Il Catechismo della Chiesa Cattolica ci dice che «la temperanza è la virtù morale che modera l’attrattiva dei piaceri e rende capaci di equilibrio nell’uso dei beni creati». «Essa – prosegue il Catechismo – assicura il dominio della volontà sugli istinti e mantiene i desideri entro i limiti dell’onestà. La persona temperante orienta al bene i propri appetiti sensibili, conserva una sana discrezione, e non segue il proprio istinto e la propria forza assecondando i desideri del proprio cuore» (n. 1809).

Dunque, la temperanza, come dice la parola italiana, è la virtù della giusta misura. In ogni situazione, si comporta con saggezza, perché le persone che agiscono mosse sempre dall’impeto o dall’esuberanza alla fine sono inaffidabili. Le persone senza temperanza sono sempre inaffidabili. In un mondo dove tanta gente si vanta di dire quello che pensa, la persona temperante preferisce invece pensare quello che dice. Capite la differenza? Non dire quello che mi viene in mente, così… No, pensare a quello che devo dire. Non fa promesse a vanvera, ma assume impegni nella misura in cui li può soddisfare.

Anche con i piaceri, la persona temperante agisce con giudizio. Il libero corso delle pulsioni e la totale licenza accordata ai piaceri, finiscono per ritorcersi contro noi stessi, facendoci precipitare in uno stato di noia. Quanta gente che ha voluto provare tutto con voracità si è ritrovata a perdere il gusto di ogni cosa! Meglio allora cercare la giusta misura: ad esempio, per apprezzare un buon vino, assaporarlo a piccoli sorsi è meglio che ingurgitarlo tutto d’un fiato. Tutti sappiamo questo.

La persona temperante sa pesare e dosare bene le parole. Pensa a quello che dice. Non permette che un momento di rabbia rovini relazioni e amicizie che poi solo con fatica potranno essere ricostruite. Specialmente nella vita famigliare, dove le inibizioni si abbassano, tutti corriamo il rischio di non tenere a freno tensioni, irritazioni, arrabbiature. C’è un tempo per parlare e un tempo per tacere, ma entrambi richiedono la giusta misura. E questo vale per tante cose, ad esempio lo stare con gli altri e lo stare da soli.

Se la persona temperante sa controllare la propria irascibilità, non per questo la vedremo perennemente con il volto pacifico e sorridente. Infatti, qualche volta è necessario indignarsi, ma sempre nella giusta maniera. Queste sono le parole: la giusta misura, la giusta maniera. Una parola di rimprovero a volte è più salutare rispetto a un silenzio acido e rancoroso. Il temperante sa che nulla è più scomodo del correggere un altro, ma sa anche che è necessario: altrimenti si offrirebbe libero campo al male. In certi casi, il temperante riesce a tenere insieme gli estremi: afferma i principi assoluti, rivendica i valori non negoziabili, ma sa anche comprendere le persone e dimostra empatia per esse. Dimostra empatia.

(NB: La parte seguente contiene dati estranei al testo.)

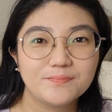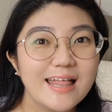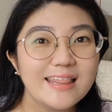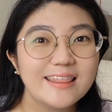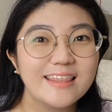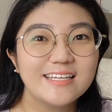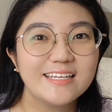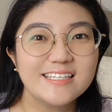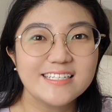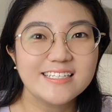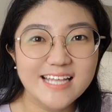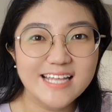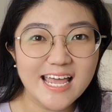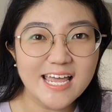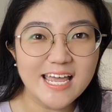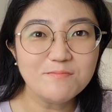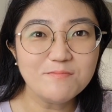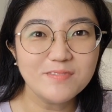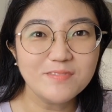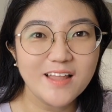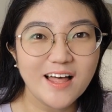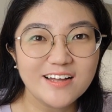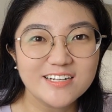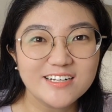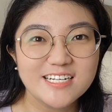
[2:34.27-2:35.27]
The same
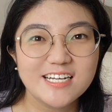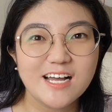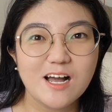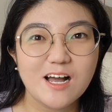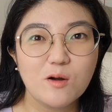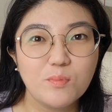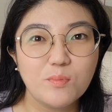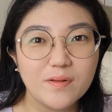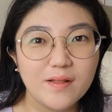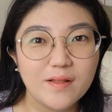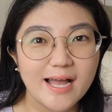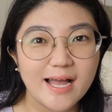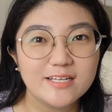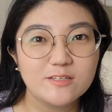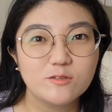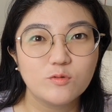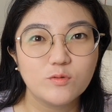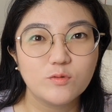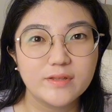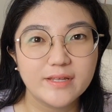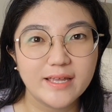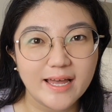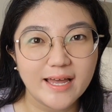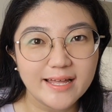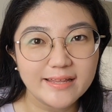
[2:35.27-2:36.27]
logic applies to
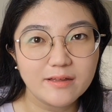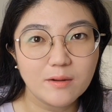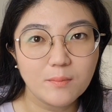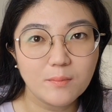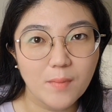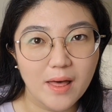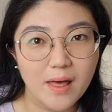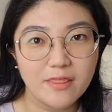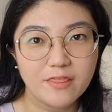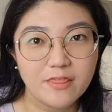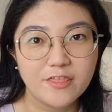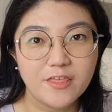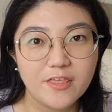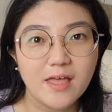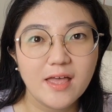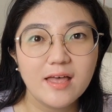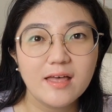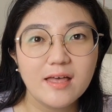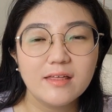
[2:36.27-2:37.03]
the other month.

Il dono del temperante è dunque l’equilibrio, qualità tanto preziosa quanto rara. Tutto, infatti, nel nostro mondo spinge all’eccesso. Invece la temperanza si sposa bene con atteggiamenti evangelici quali la piccolezza, la discrezione, il nascondimento, la mitezza. Chi è temperante apprezza la stima degli altri, ma non ne fa l’unico criterio di ogni azione e di ogni parola. È sensibile, sa piangere e non se ne vergogna, ma non si piange addosso. Sconfitto, si rialza; vincitore, è capace di tornare alla vita nascosta di sempre. Non cerca gli applausi, ma sa di avere bisogno degli altri.

Fratelli e sorelle, non è vero che la temperanza rende grigi e privi di gioie. Anzi, fa gustare meglio i beni della vita: lo stare insieme a tavola, la tenerezza di certe amicizie, la confidenza con le persone sagge, lo stupore per le bellezze del creato. La felicità con la temperanza è letizia che fiorisce nel cuore di chi riconosce e dà valore a ciò che più conta nella vita. Preghiamo il Signore perché ci dia questo dono: il dono della maturità, della maturità dell’età, della maturità affettiva, della maturità sociale. Il dono della temperanza.